### PROBLEM TO WORK ON:
Print the listing below exactly, minus its pictures.

### DATA:
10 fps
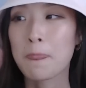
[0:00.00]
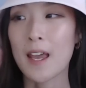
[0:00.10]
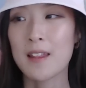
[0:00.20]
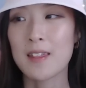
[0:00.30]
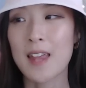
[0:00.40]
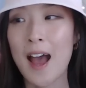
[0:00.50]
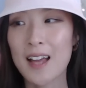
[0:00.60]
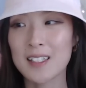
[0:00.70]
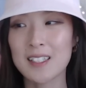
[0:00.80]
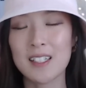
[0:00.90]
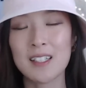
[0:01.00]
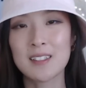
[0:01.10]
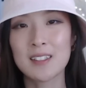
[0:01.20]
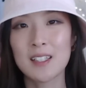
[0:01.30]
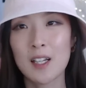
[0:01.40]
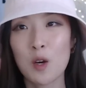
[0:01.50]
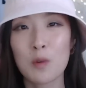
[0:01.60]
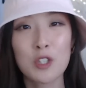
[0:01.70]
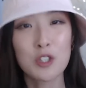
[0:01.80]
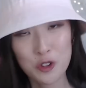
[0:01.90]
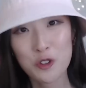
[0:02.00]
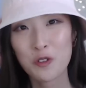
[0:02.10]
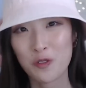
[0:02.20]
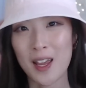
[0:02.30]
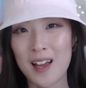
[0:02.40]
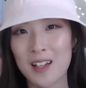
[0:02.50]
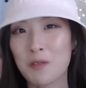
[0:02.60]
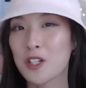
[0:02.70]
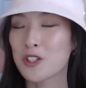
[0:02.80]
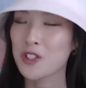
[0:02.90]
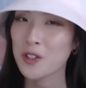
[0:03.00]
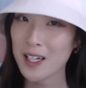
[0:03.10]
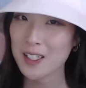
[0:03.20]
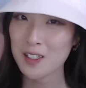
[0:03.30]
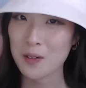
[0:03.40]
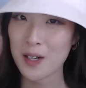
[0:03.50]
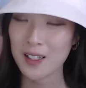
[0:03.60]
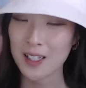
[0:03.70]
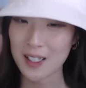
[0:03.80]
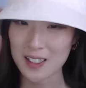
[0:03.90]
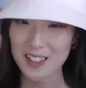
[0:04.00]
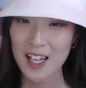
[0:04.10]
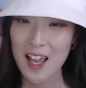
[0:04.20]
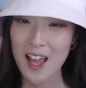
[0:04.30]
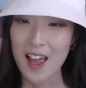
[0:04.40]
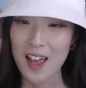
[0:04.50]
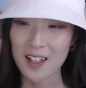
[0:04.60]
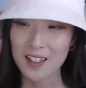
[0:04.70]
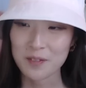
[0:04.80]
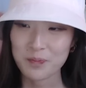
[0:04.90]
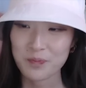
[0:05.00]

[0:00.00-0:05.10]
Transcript: And that is what a true fan, what a true EXO-L is. And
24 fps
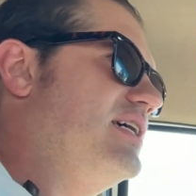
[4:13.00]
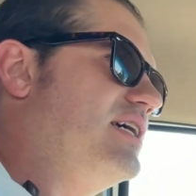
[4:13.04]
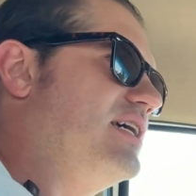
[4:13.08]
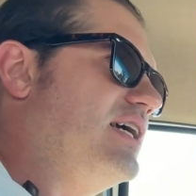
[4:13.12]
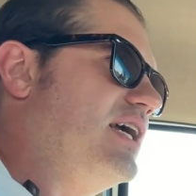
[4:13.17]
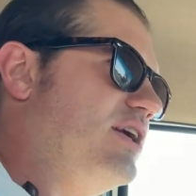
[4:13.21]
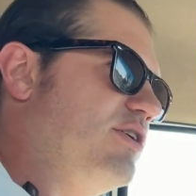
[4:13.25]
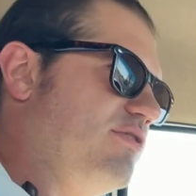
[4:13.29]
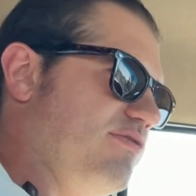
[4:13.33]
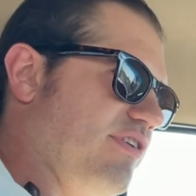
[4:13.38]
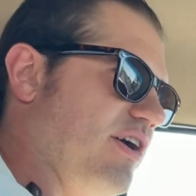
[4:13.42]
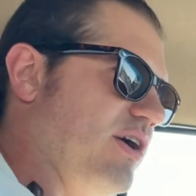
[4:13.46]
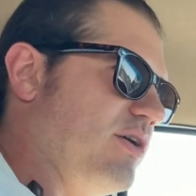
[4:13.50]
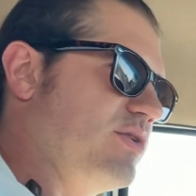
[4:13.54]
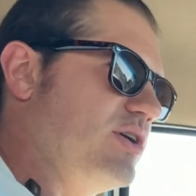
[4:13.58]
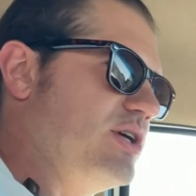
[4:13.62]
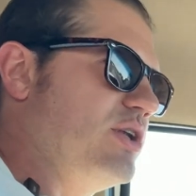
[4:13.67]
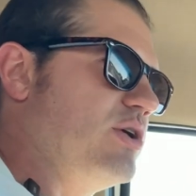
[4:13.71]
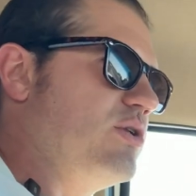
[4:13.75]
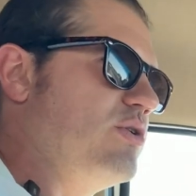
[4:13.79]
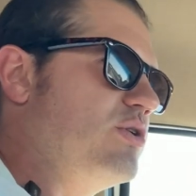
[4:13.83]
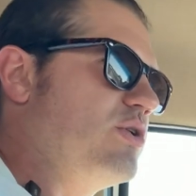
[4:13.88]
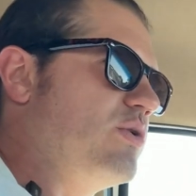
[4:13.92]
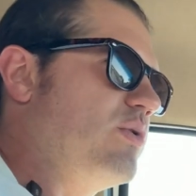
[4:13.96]
and you're fairly
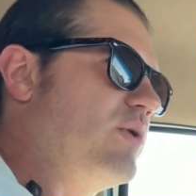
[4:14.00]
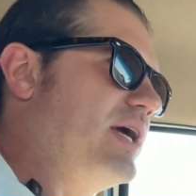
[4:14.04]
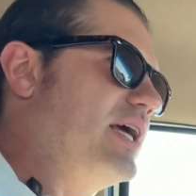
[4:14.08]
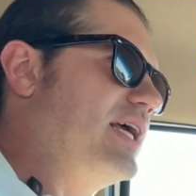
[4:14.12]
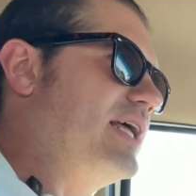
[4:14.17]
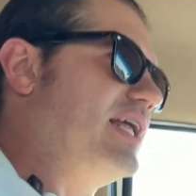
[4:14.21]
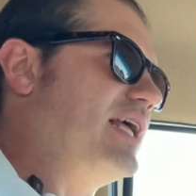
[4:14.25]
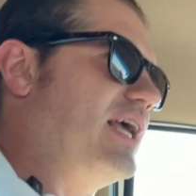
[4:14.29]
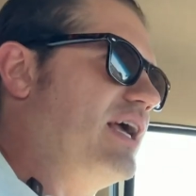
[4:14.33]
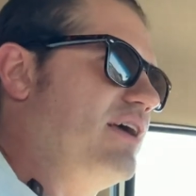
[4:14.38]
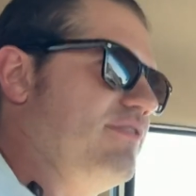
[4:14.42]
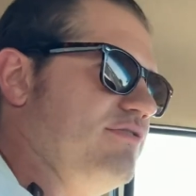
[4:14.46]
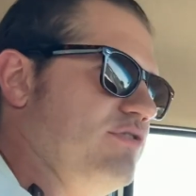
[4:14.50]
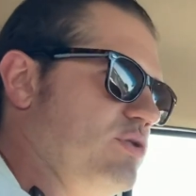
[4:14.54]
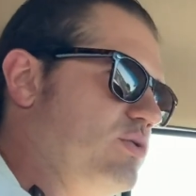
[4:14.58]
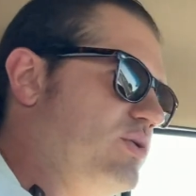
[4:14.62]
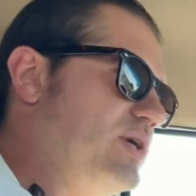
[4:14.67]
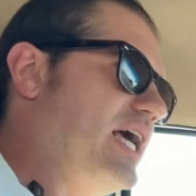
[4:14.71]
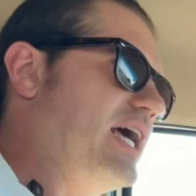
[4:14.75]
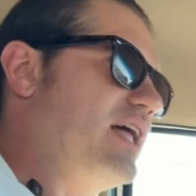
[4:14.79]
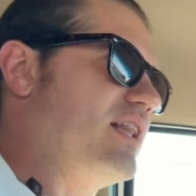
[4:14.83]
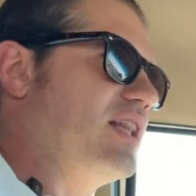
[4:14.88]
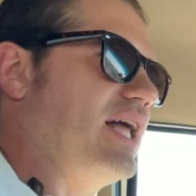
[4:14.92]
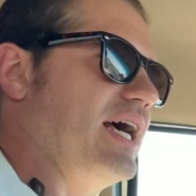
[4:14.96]
new to it, if you
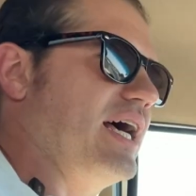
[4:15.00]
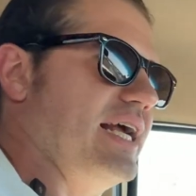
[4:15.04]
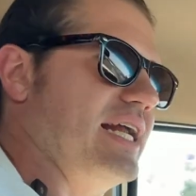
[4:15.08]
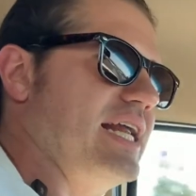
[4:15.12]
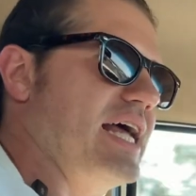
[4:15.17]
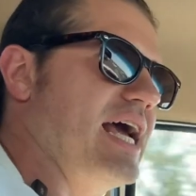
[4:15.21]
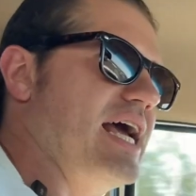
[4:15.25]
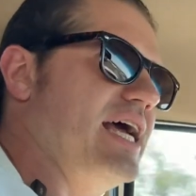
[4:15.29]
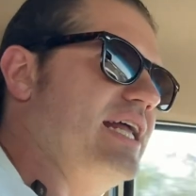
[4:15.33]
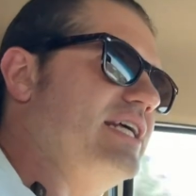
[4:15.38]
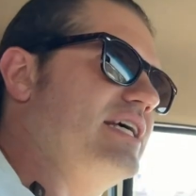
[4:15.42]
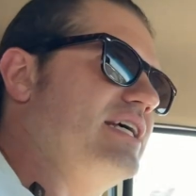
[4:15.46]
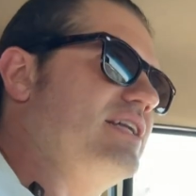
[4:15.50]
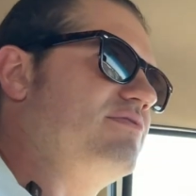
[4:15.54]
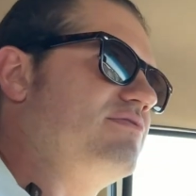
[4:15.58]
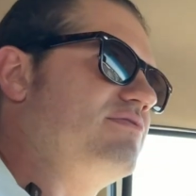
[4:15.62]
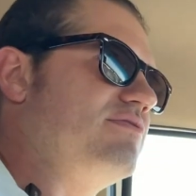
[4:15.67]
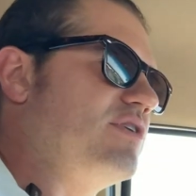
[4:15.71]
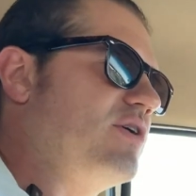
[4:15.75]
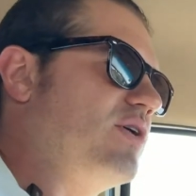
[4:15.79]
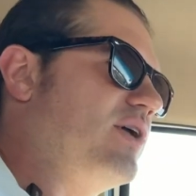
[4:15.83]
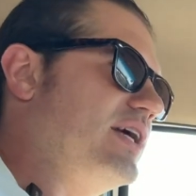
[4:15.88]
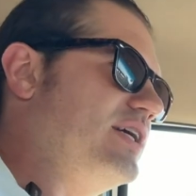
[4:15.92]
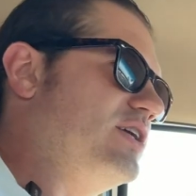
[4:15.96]
get lightheaded and
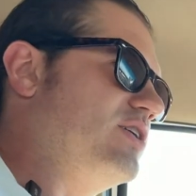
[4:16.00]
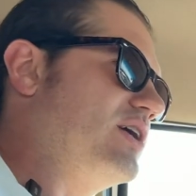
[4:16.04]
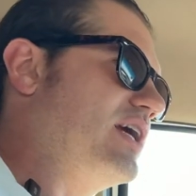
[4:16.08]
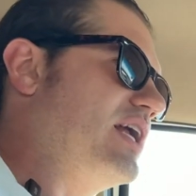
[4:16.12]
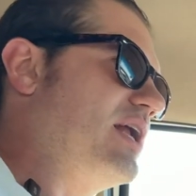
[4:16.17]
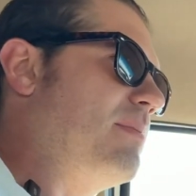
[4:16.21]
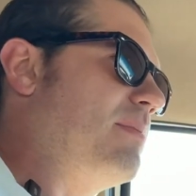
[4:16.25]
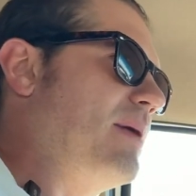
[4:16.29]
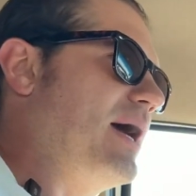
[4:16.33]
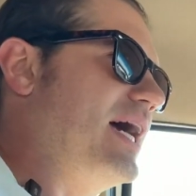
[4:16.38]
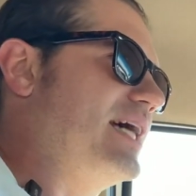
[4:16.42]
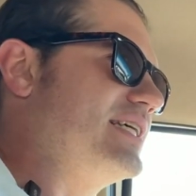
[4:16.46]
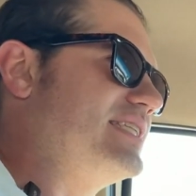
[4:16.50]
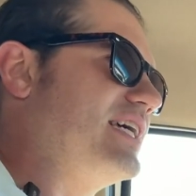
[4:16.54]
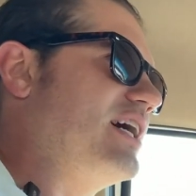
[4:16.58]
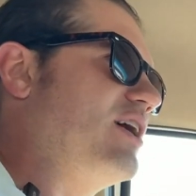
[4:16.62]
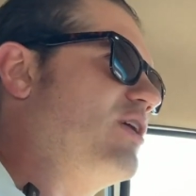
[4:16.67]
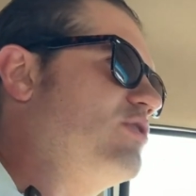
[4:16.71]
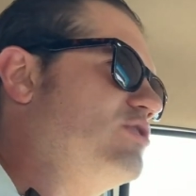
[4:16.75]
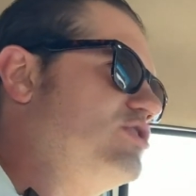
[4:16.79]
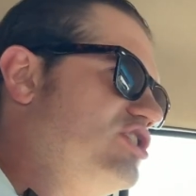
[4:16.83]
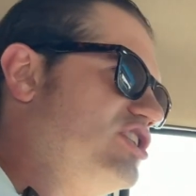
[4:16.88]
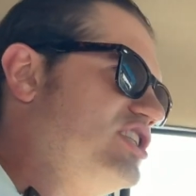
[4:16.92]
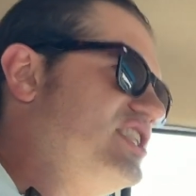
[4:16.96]
feel like you're going to pass
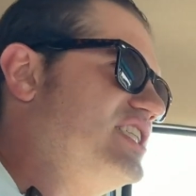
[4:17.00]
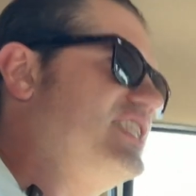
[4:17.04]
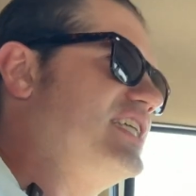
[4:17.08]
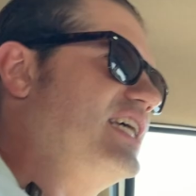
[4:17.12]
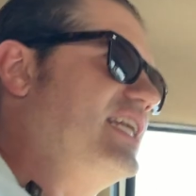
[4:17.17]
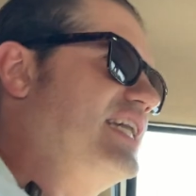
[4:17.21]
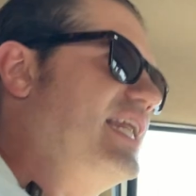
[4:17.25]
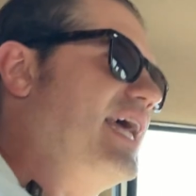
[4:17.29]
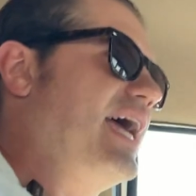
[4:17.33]
out, just sit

### THE COMPLETED TASK:
10 fps
[0:00.00]
[0:00.10]
[0:00.20]
[0:00.30]
[0:00.40]
[0:00.50]
[0:00.60]
[0:00.70]
[0:00.80]
[0:00.90]
[0:01.00]
[0:01.10]
[0:01.20]
[0:01.30]
[0:01.40]
[0:01.50]
[0:01.60]
[0:01.70]
[0:01.80]
[0:01.90]
[0:02.00]
[0:02.10]
[0:02.20]
[0:02.30]
[0:02.40]
[0:02.50]
[0:02.60]
[0:02.70]
[0:02.80]
[0:02.90]
[0:03.00]
[0:03.10]
[0:03.20]
[0:03.30]
[0:03.40]
[0:03.50]
[0:03.60]
[0:03.70]
[0:03.80]
[0:03.90]
[0:04.00]
[0:04.10]
[0:04.20]
[0:04.30]
[0:04.40]
[0:04.50]
[0:04.60]
[0:04.70]
[0:04.80]
[0:04.90]
[0:05.00]

[0:00.00-0:05.10]
Transcript: And that is what a true fan, what a true EXO-L is. And
24 fps
[4:13.00]
[4:13.04]
[4:13.08]
[4:13.12]
[4:13.17]
[4:13.21]
[4:13.25]
[4:13.29]
[4:13.33]
[4:13.38]
[4:13.42]
[4:13.46]
[4:13.50]
[4:13.54]
[4:13.58]
[4:13.62]
[4:13.67]
[4:13.71]
[4:13.75]
[4:13.79]
[4:13.83]
[4:13.88]
[4:13.92]
[4:13.96]
and you're fairly
[4:14.00]
[4:14.04]
[4:14.08]
[4:14.12]
[4:14.17]
[4:14.21]
[4:14.25]
[4:14.29]
[4:14.33]
[4:14.38]
[4:14.42]
[4:14.46]
[4:14.50]
[4:14.54]
[4:14.58]
[4:14.62]
[4:14.67]
[4:14.71]
[4:14.75]
[4:14.79]
[4:14.83]
[4:14.88]
[4:14.92]
[4:14.96]
new to it, if you
[4:15.00]
[4:15.04]
[4:15.08]
[4:15.12]
[4:15.17]
[4:15.21]
[4:15.25]
[4:15.29]
[4:15.33]
[4:15.38]
[4:15.42]
[4:15.46]
[4:15.50]
[4:15.54]
[4:15.58]
[4:15.62]
[4:15.67]
[4:15.71]
[4:15.75]
[4:15.79]
[4:15.83]
[4:15.88]
[4:15.92]
[4:15.96]
get lightheaded and
[4:16.00]
[4:16.04]
[4:16.08]
[4:16.12]
[4:16.17]
[4:16.21]
[4:16.25]
[4:16.29]
[4:16.33]
[4:16.38]
[4:16.42]
[4:16.46]
[4:16.50]
[4:16.54]
[4:16.58]
[4:16.62]
[4:16.67]
[4:16.71]
[4:16.75]
[4:16.79]
[4:16.83]
[4:16.88]
[4:16.92]
[4:16.96]
feel like you're going to pass
[4:17.00]
[4:17.04]
[4:17.08]
[4:17.12]
[4:17.17]
[4:17.21]
[4:17.25]
[4:17.29]
[4:17.33]
out, just sit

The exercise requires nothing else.